::: EXTRACTED ENTRIES
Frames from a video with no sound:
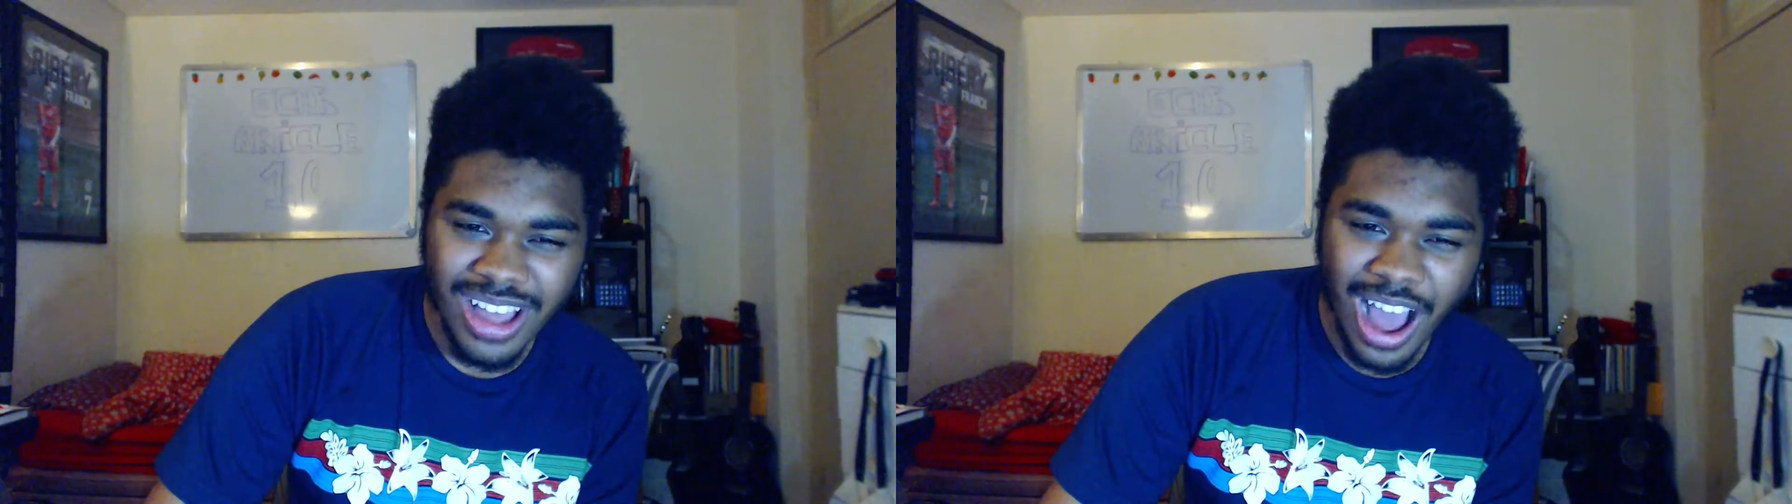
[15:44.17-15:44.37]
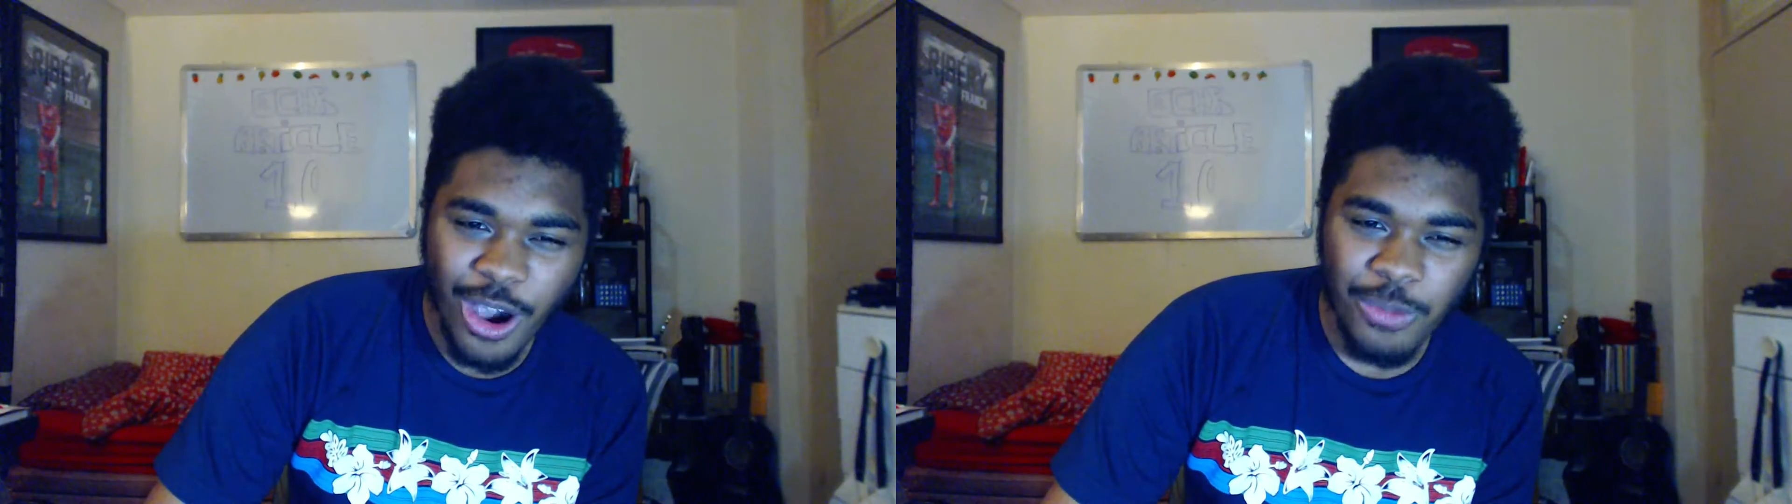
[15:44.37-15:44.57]

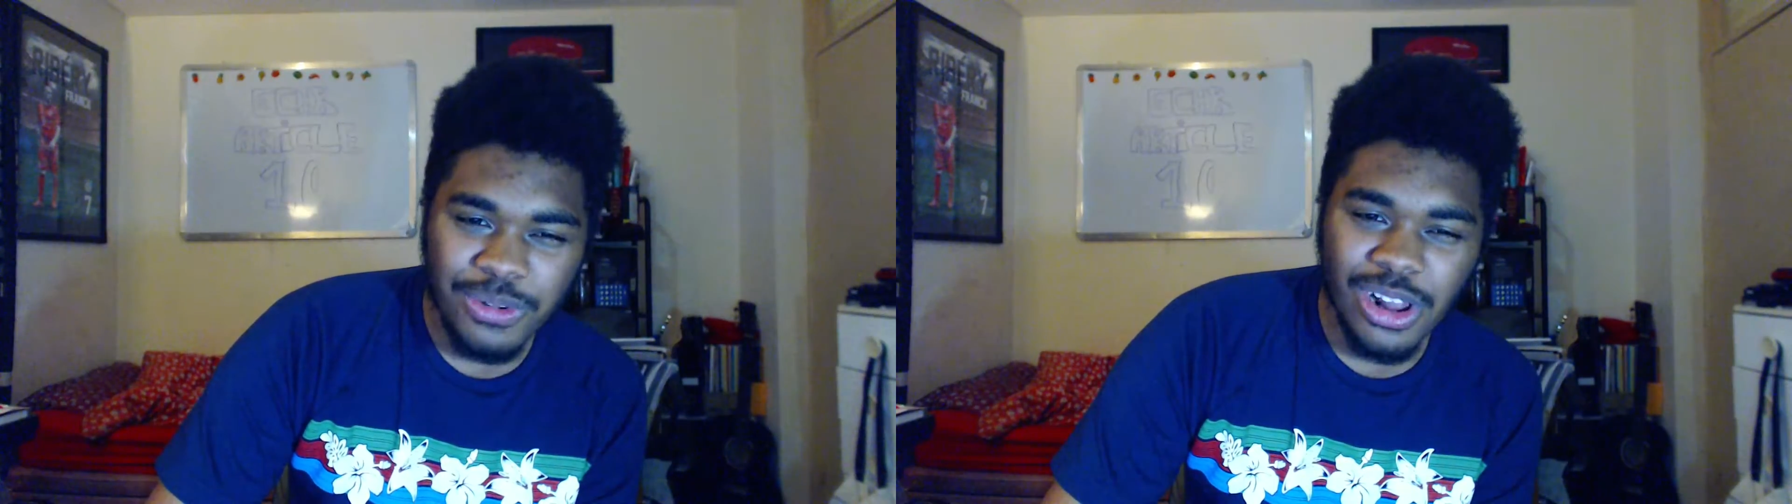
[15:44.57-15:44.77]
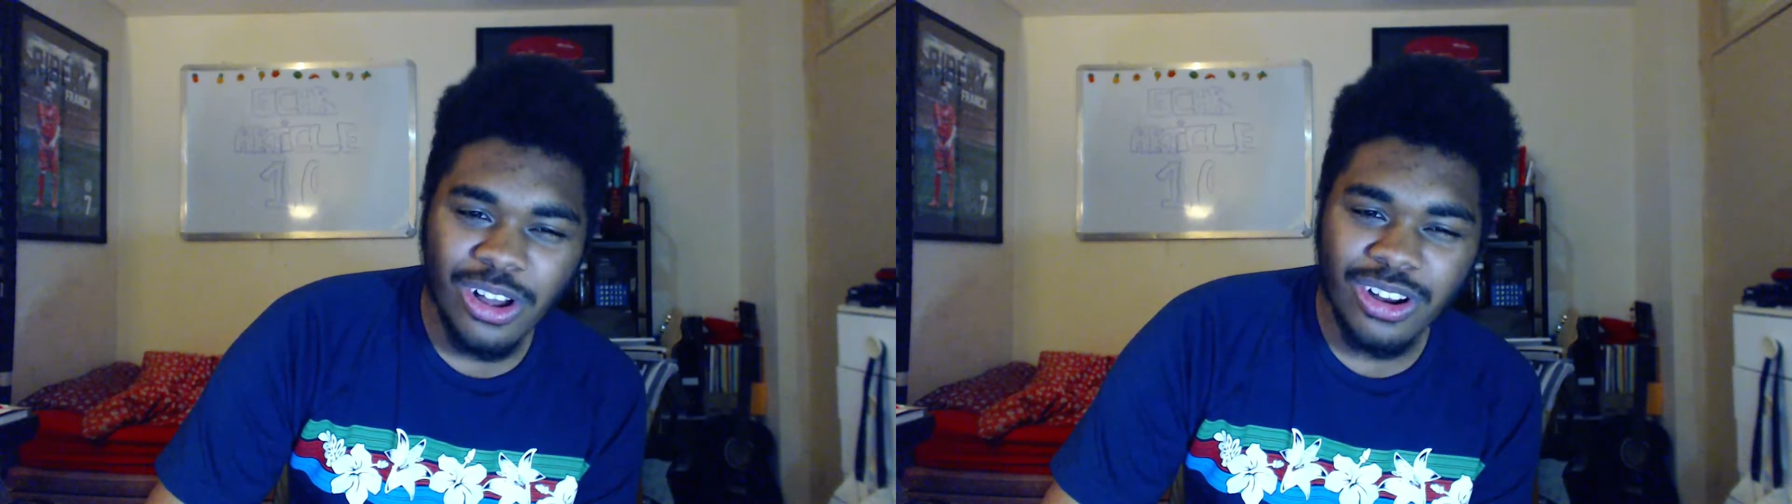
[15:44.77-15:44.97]
I hope
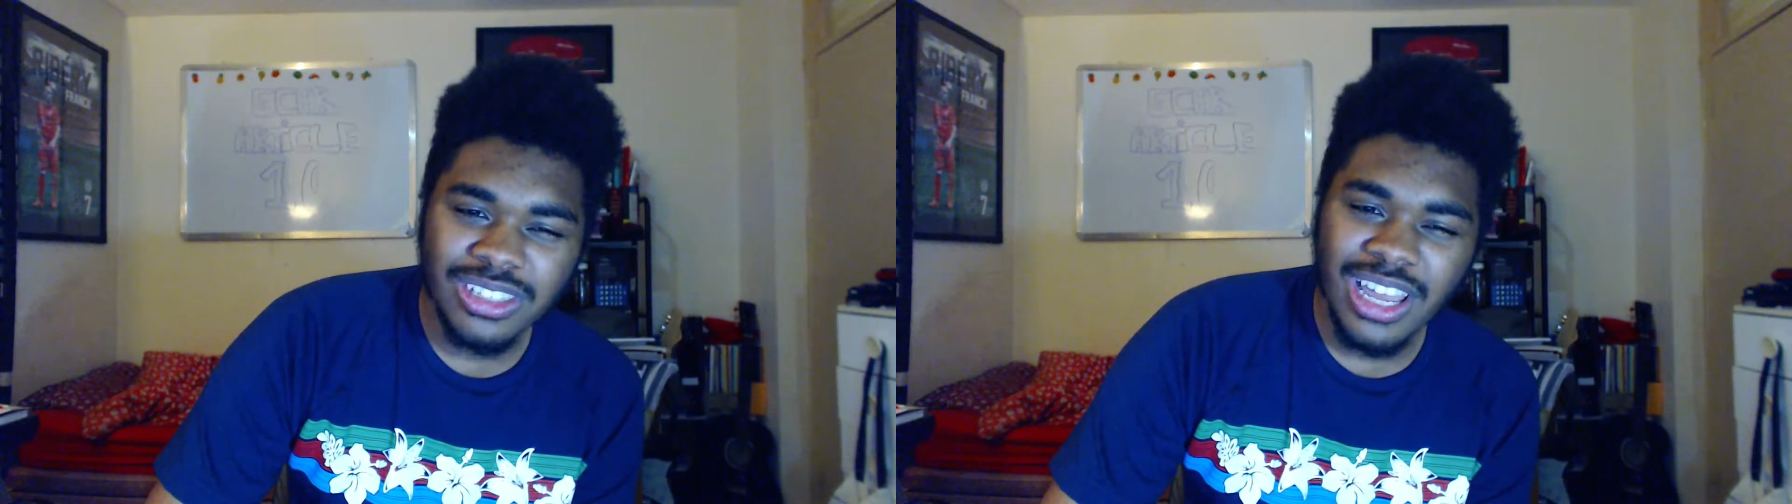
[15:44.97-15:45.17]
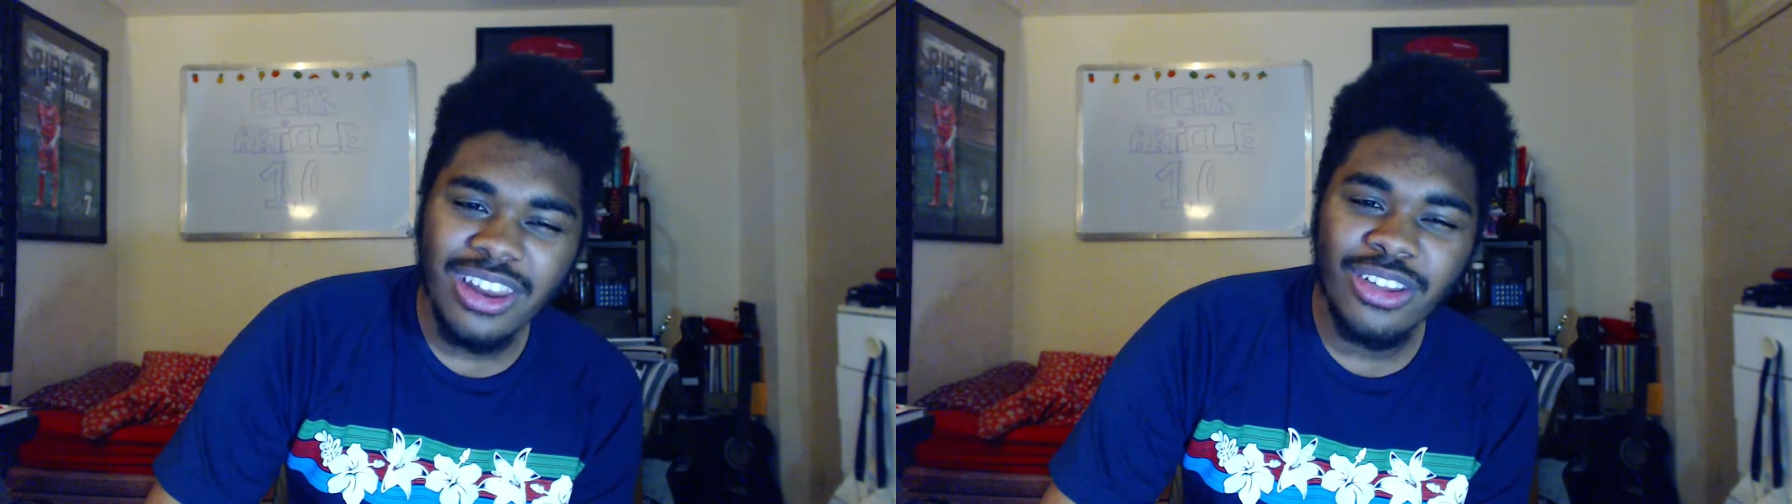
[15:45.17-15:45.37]
you'll
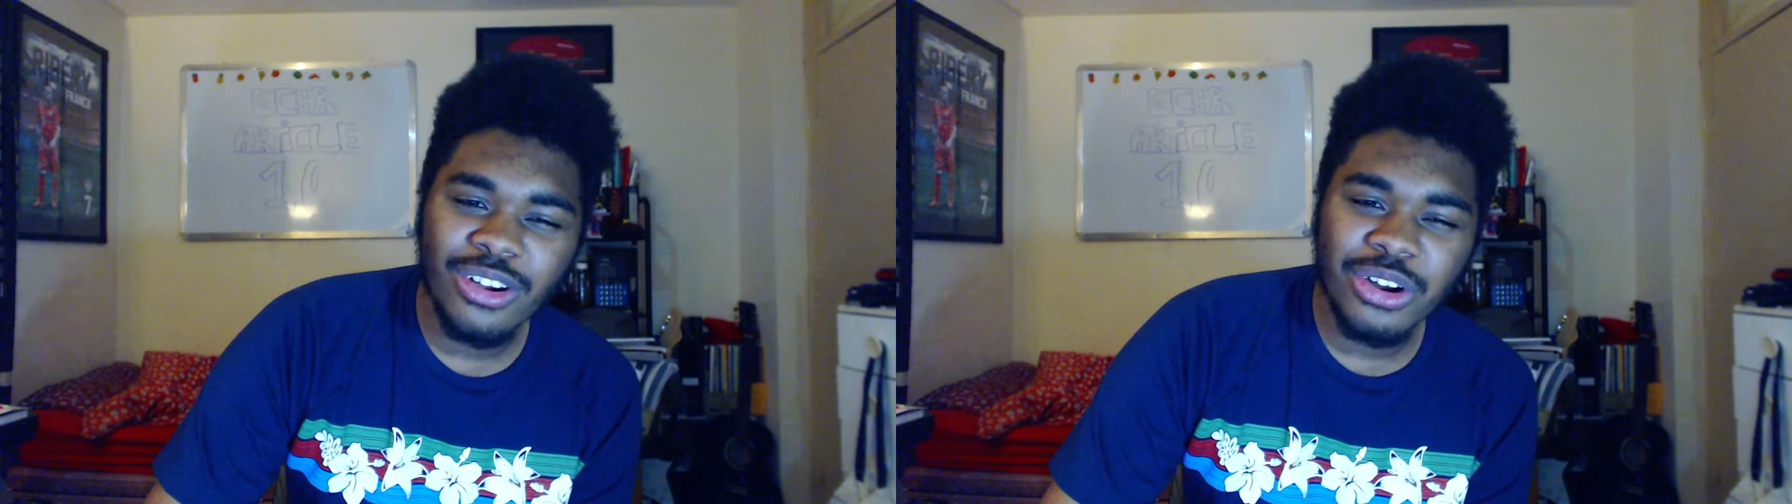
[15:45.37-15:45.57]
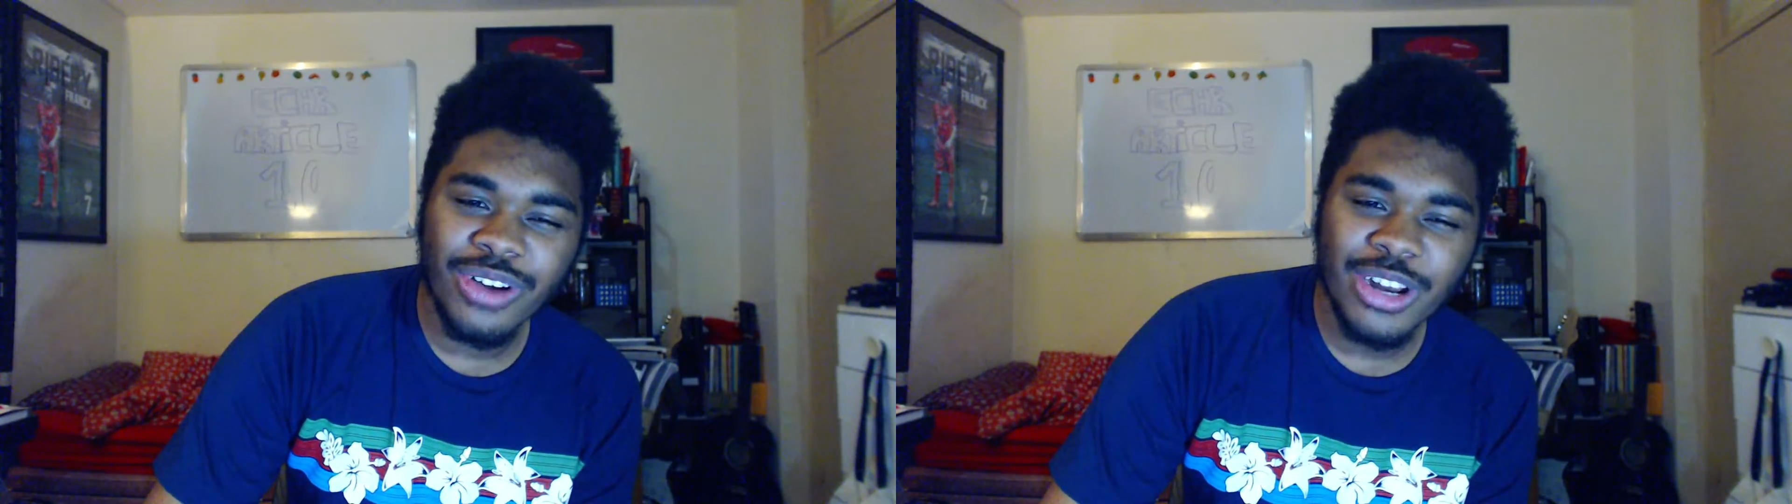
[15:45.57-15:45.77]
continue your
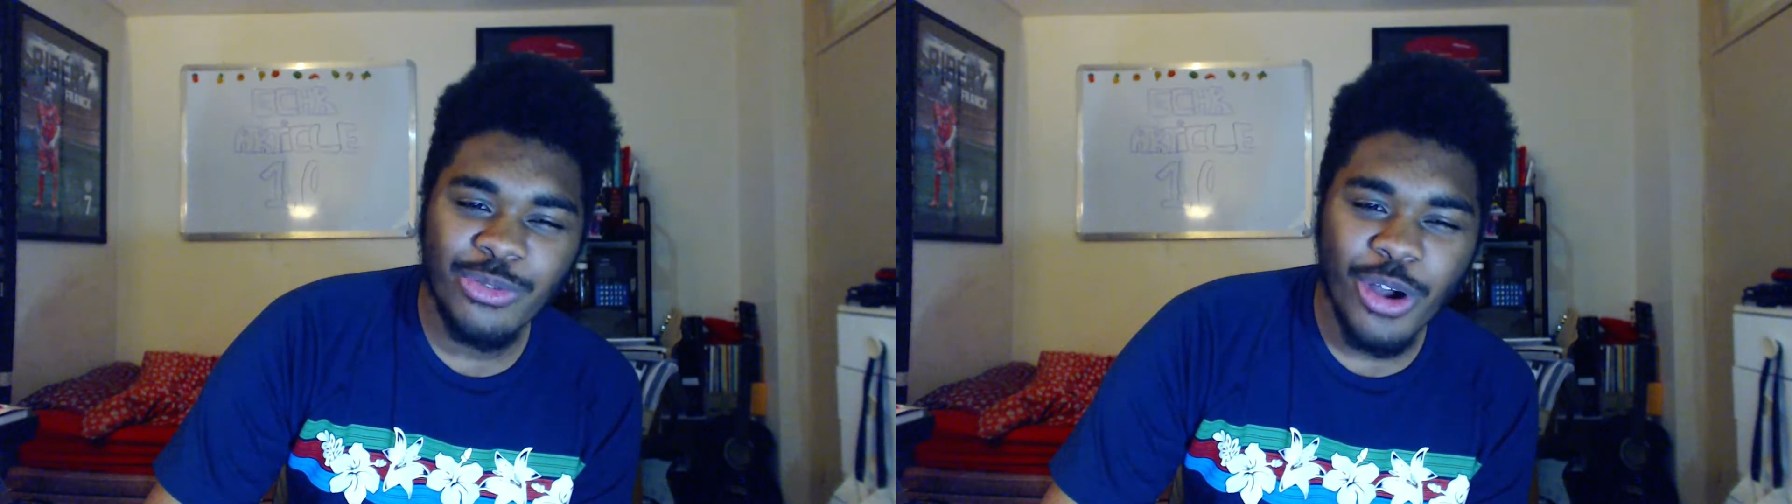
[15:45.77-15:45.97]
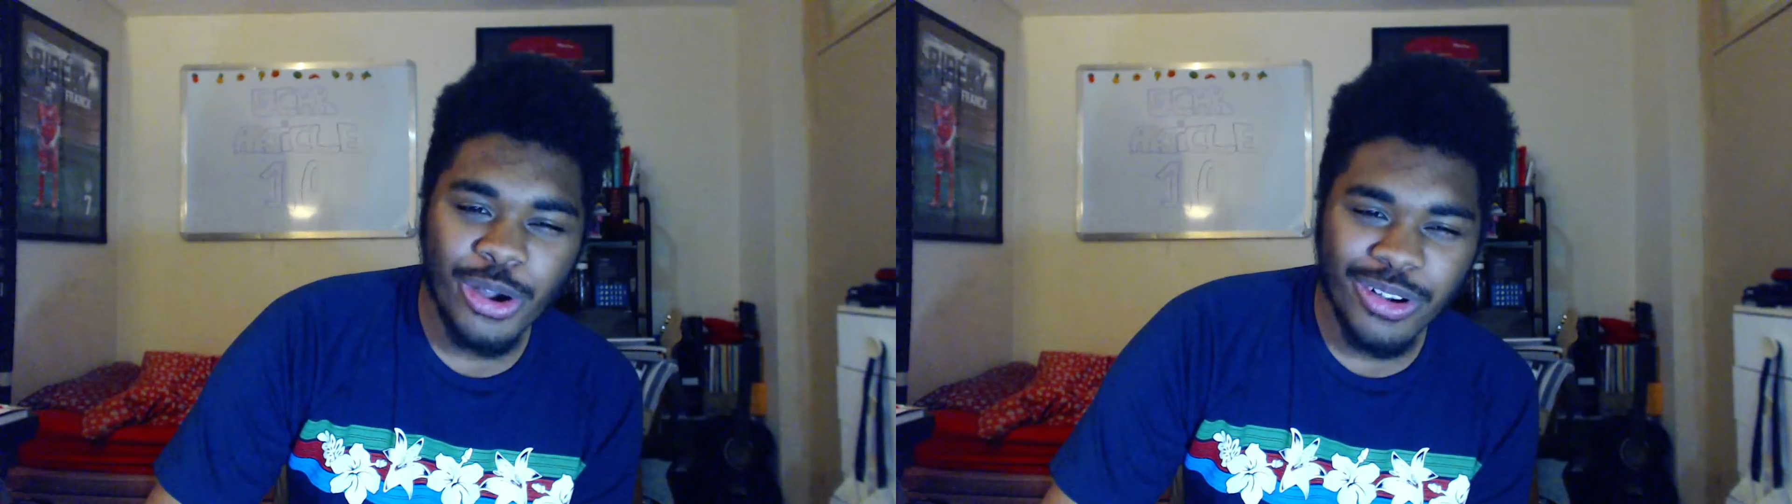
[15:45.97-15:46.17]
great
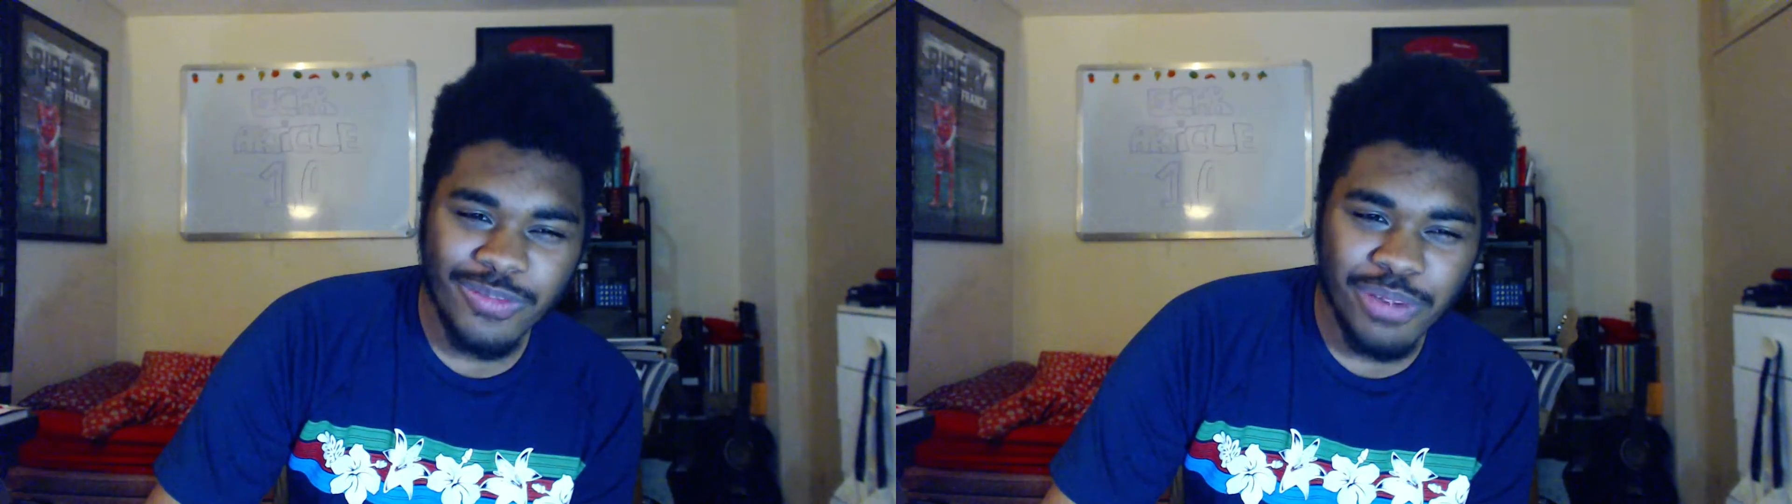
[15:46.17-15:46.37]
work with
::::::
# ASSIGNED TASK:
Each record above should be restated word for word. The pictures should not appear.

# COMPLETED TASK:
Frames from a video with no sound:
[15:44.17-15:44.37]
[15:44.37-15:44.57]

[15:44.57-15:44.77]
[15:44.77-15:44.97]
I hope
[15:44.97-15:45.17]
[15:45.17-15:45.37]
you'll
[15:45.37-15:45.57]
[15:45.57-15:45.77]
continue your
[15:45.77-15:45.97]
[15:45.97-15:46.17]
great
[15:46.17-15:46.37]
work with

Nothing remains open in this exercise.